#### Instructions to follow
Your copy must hold all of the data below, unchanged and without images.
-------- Available data --------
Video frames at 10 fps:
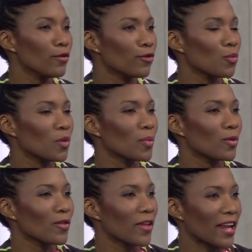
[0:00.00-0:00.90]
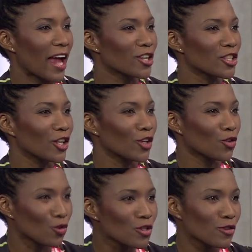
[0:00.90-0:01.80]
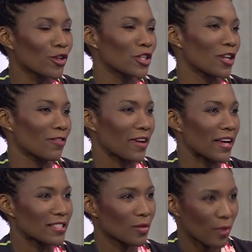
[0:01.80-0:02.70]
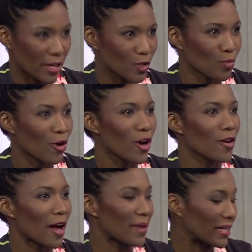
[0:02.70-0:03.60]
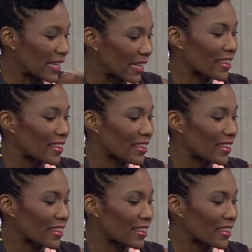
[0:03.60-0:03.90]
a few people that actually use Fitchef as a program and get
--------
#### Reply to the task
Video frames at 10 fps:
[0:00.00-0:00.90]
[0:00.90-0:01.80]
[0:01.80-0:02.70]
[0:02.70-0:03.60]
[0:03.60-0:03.90]
a few people that actually use Fitchef as a program and get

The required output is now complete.